Heart Failure Linked to Loss of Cerebral Gray Matter

Patients with heart failure also score lower on cognitive function tests

THURSDAY, Feb. 2 (HealthDay News) -- Heart failure is associated with loss of gray matter (GM) in the brain and worse cognitive function, according to a study published online Jan. 31 in the European Heart Journal.

Osvaldo P. Almeida, M.D., Ph.D., from the University of Western Australia in Perth, and colleagues studied 35 patients with heart failure, 56 with ischemic heart disease (IHD), and 64 healthy controls. Participants were aged 45 years or older and were free of symptomatic cognitive impairment. Statistical Parametric Mapping version 8 was used to investigate regional differences in cerebral GM volume on magnetic resonance images.

The researchers found that, compared with healthy controls, participants with heart failure had lower scores on immediate memory, long delay recall, and digit coding; and those with IHD had lower long delay recall scores.
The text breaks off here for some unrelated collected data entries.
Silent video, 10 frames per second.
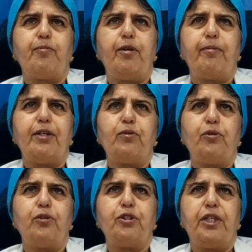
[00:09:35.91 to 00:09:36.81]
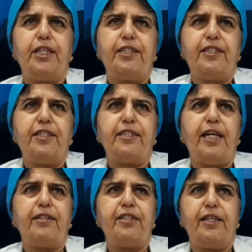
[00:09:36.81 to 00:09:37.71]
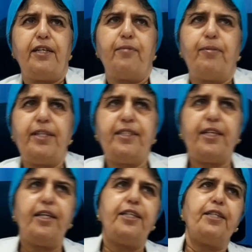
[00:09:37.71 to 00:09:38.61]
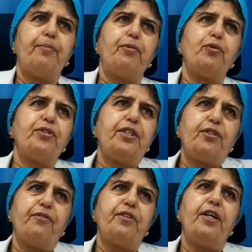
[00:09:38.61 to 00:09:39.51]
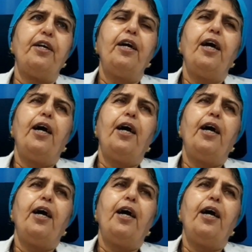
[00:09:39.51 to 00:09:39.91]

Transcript: spermatogenesis and basically the process of theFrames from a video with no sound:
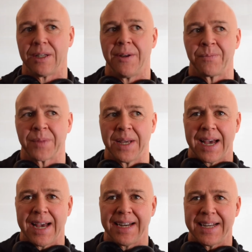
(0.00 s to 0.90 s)

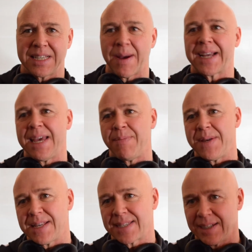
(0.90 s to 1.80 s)
And it's about
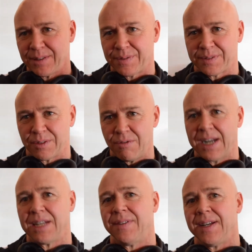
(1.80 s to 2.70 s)
keeping yourself
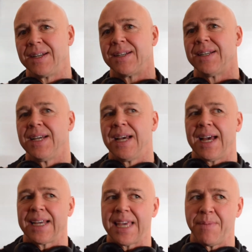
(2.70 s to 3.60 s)
relevant
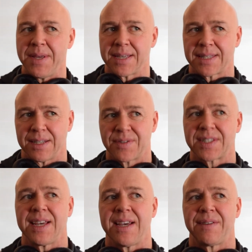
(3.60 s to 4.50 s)
and keeping yourself
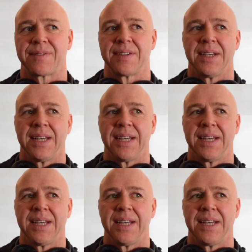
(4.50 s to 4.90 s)
safe.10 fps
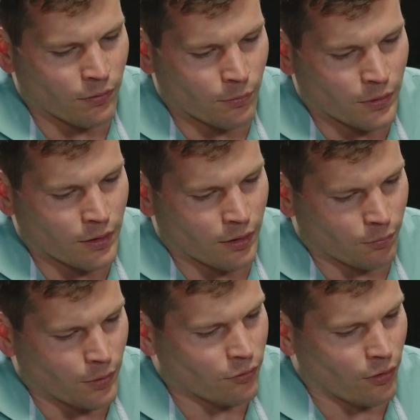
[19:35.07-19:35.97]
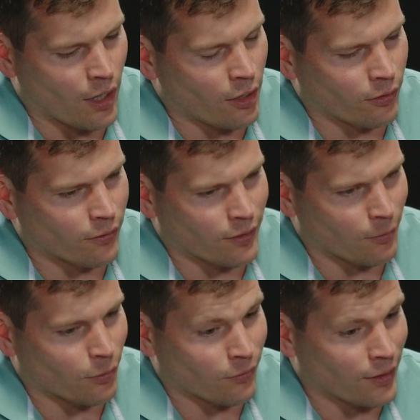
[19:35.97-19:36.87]
Because Mr.
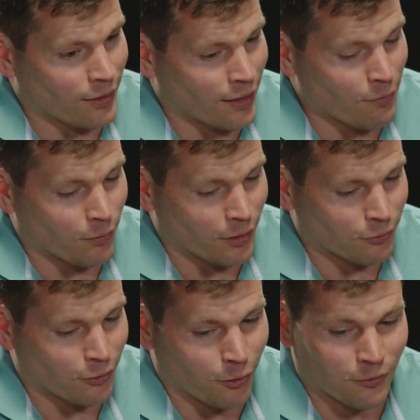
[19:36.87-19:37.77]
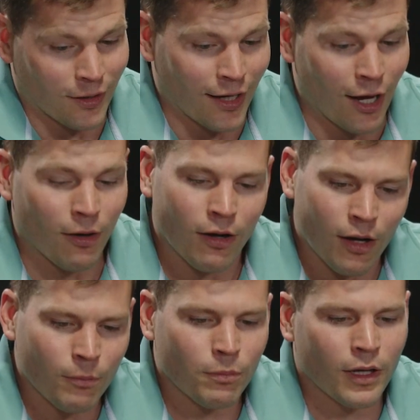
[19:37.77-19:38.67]
110% leverage goes to, now
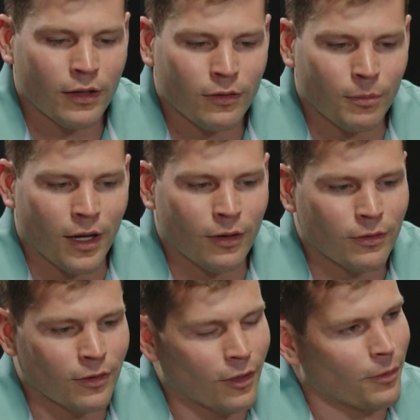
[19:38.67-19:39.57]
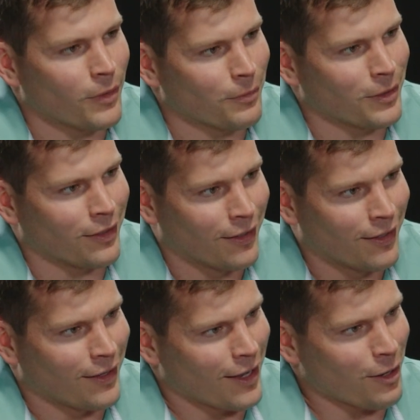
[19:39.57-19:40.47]
I'm paying some house, you know, maybe
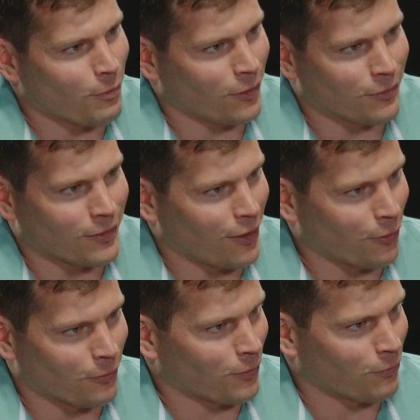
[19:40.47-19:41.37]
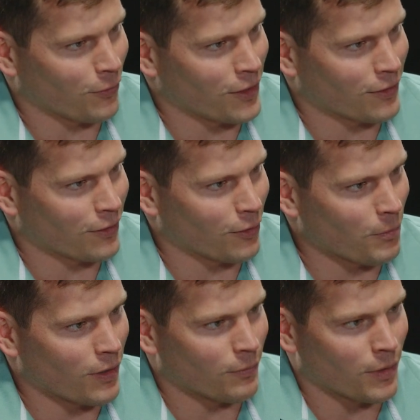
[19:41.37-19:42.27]
I will own some free and clear.
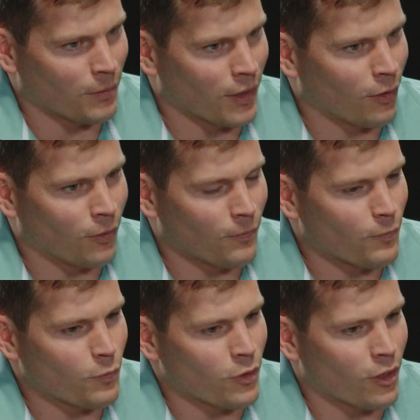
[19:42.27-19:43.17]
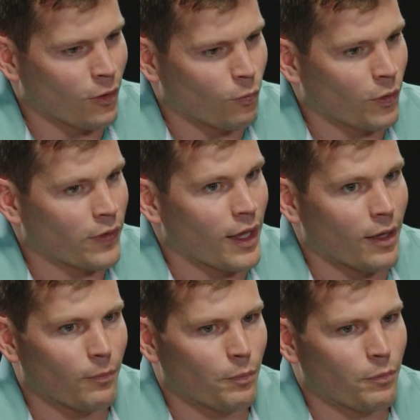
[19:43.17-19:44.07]
Maybe I don't, you know, want
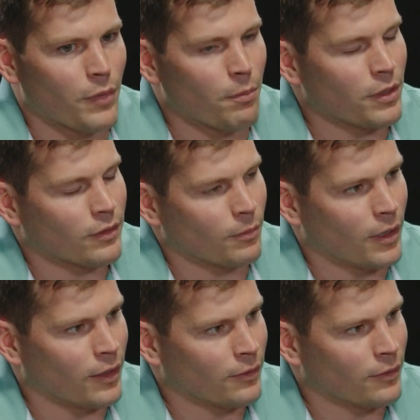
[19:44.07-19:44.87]
that peace of mind.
Compared with controls without IHD, participants with heart failure showed evidence of GM loss in the following regions: left cingulate, the right inferior frontal gyrus, the left middle and superior frontal gyri, the right middle temporal lobe, the right and left anterior cingulate, the right middle frontal gyrus, the inferior and pre-central frontal gyri, the right caudate, and occipital-parietal regions involving the left precuneus. Comparing participants with heart failure and IHD, GM loss followed a similar, less extensive, pattern.

"Adults with heart failure have worse immediate and long-term memory and psychomotor speed than controls without IHD. Heart failure is associated with changes in brain regions that are important for demanding cognitive and emotional processing," the authors write.